#### [EXERCISE OBJECTIVE]
Although the entries contain pictures, repeat only their words, exactly as written.
╭─ RECORDED INFORMATION
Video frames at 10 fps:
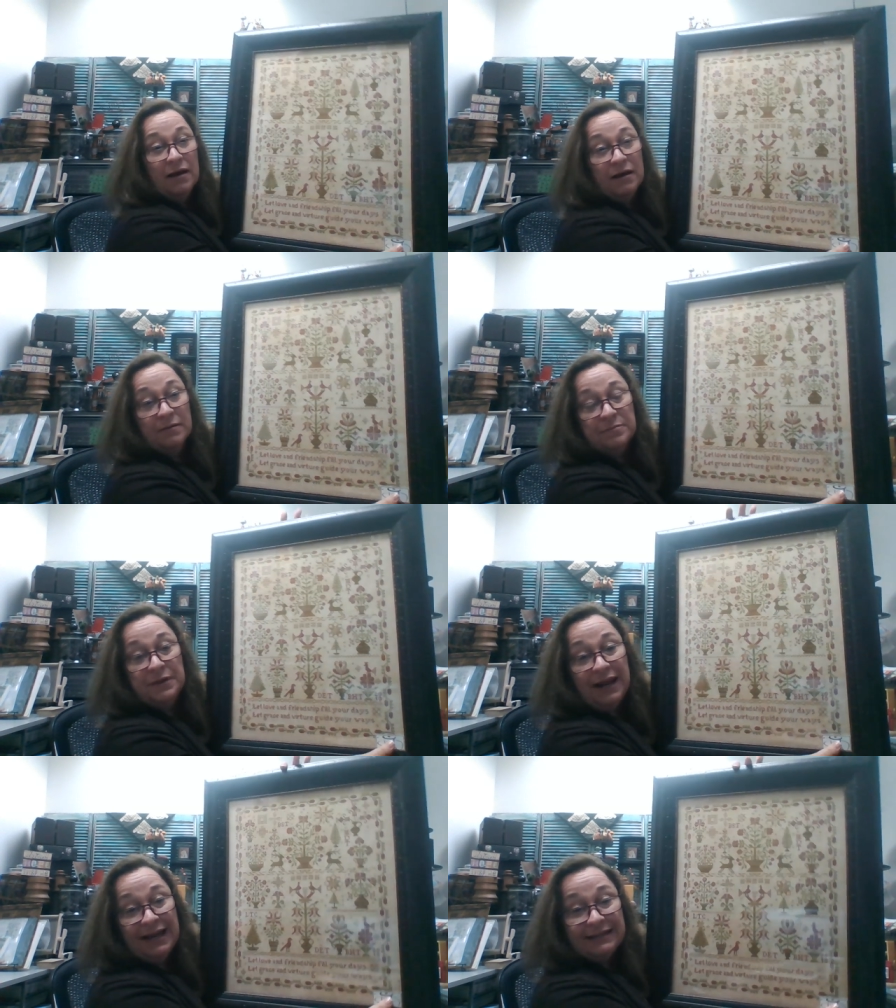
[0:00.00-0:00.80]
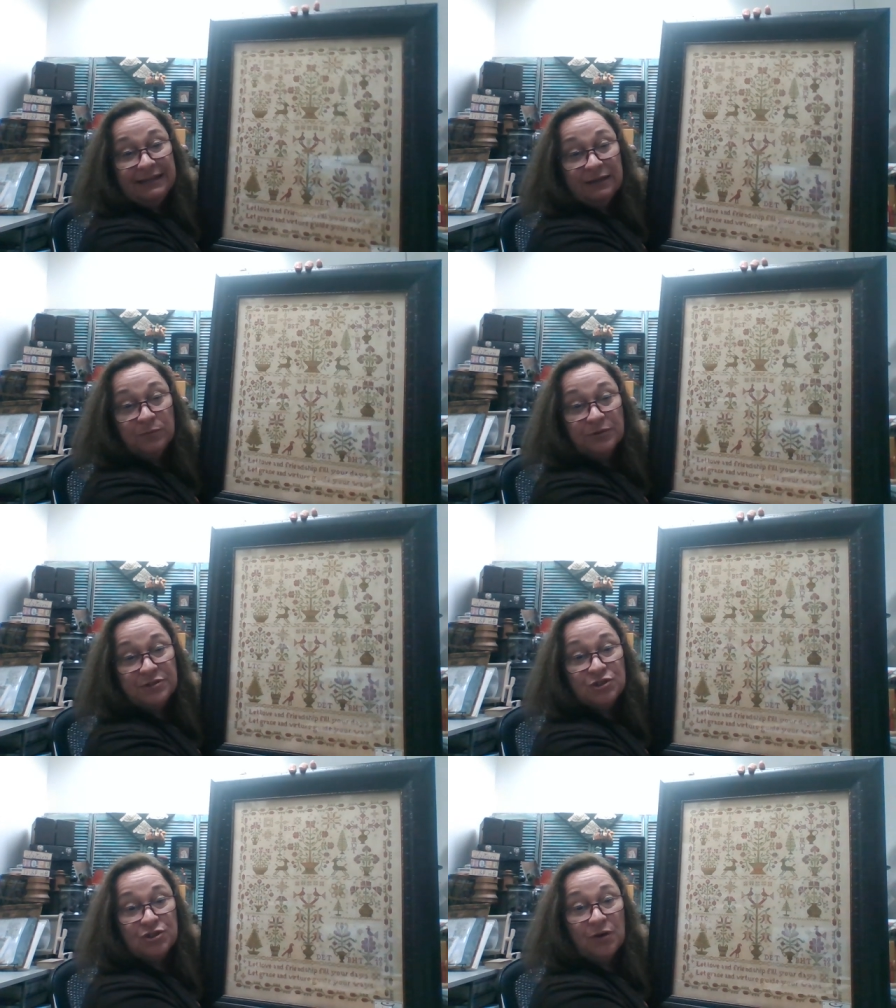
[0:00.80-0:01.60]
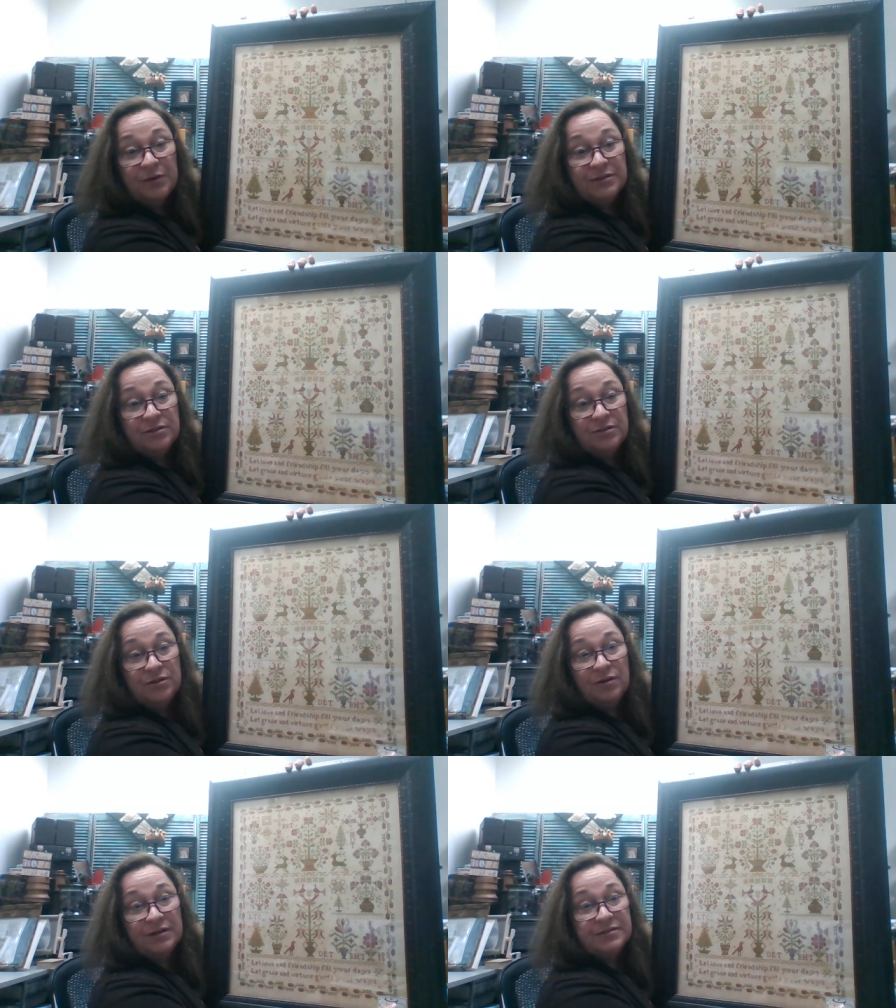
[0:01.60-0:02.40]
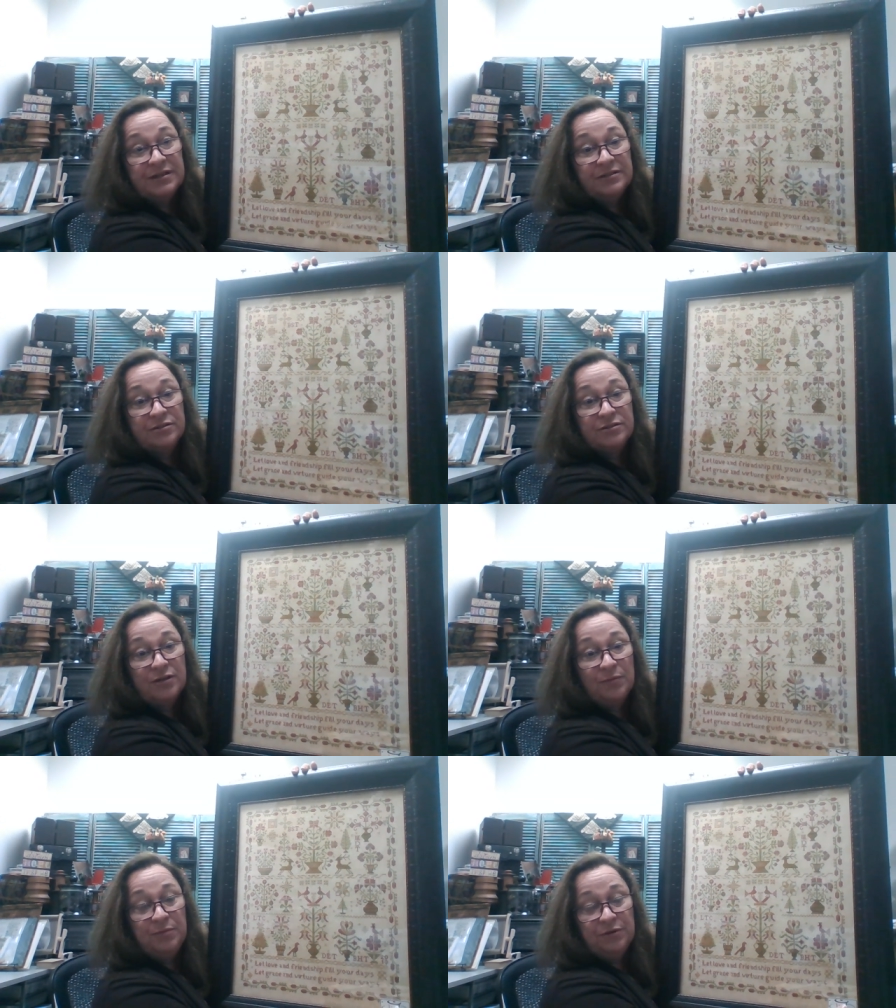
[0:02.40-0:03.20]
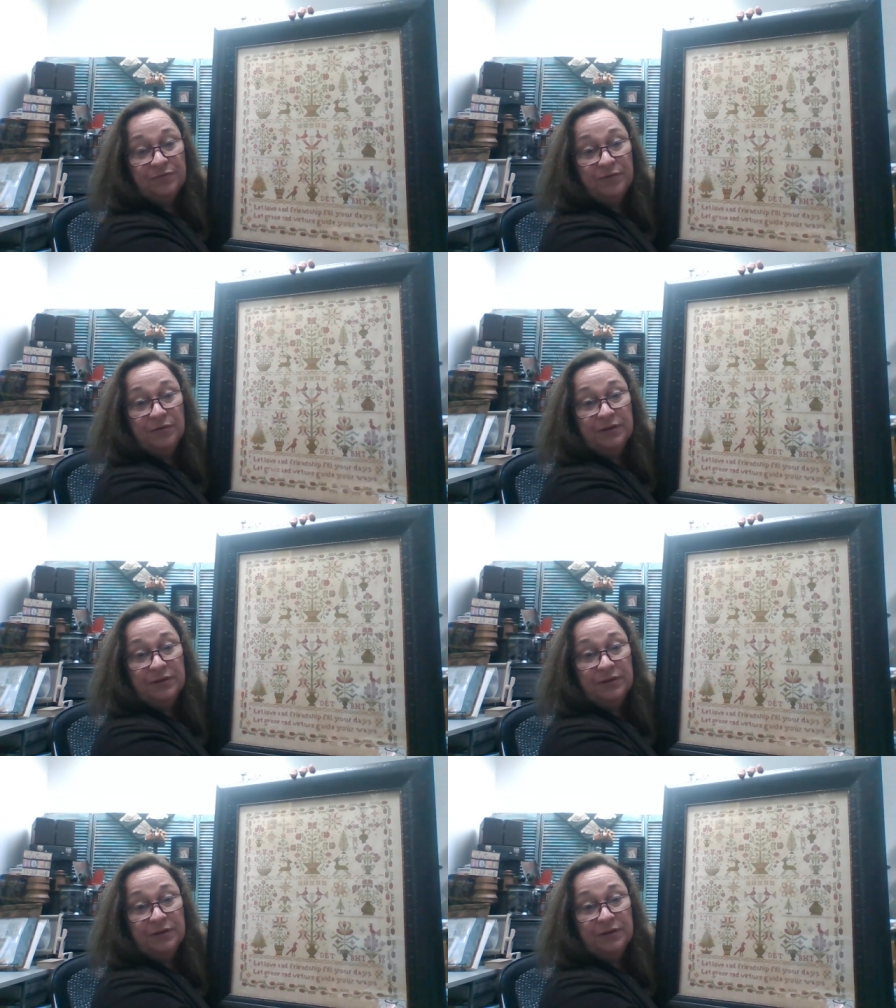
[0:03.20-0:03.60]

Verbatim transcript: um, but I did want to show it to you because it is so beautiful.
╰─
#### [EXPECTED OUTPUT]
Video frames at 10 fps:
[0:00.00-0:00.80]
[0:00.80-0:01.60]
[0:01.60-0:02.40]
[0:02.40-0:03.20]
[0:03.20-0:03.60]

Verbatim transcript: um, but I did want to show it to you because it is so beautiful.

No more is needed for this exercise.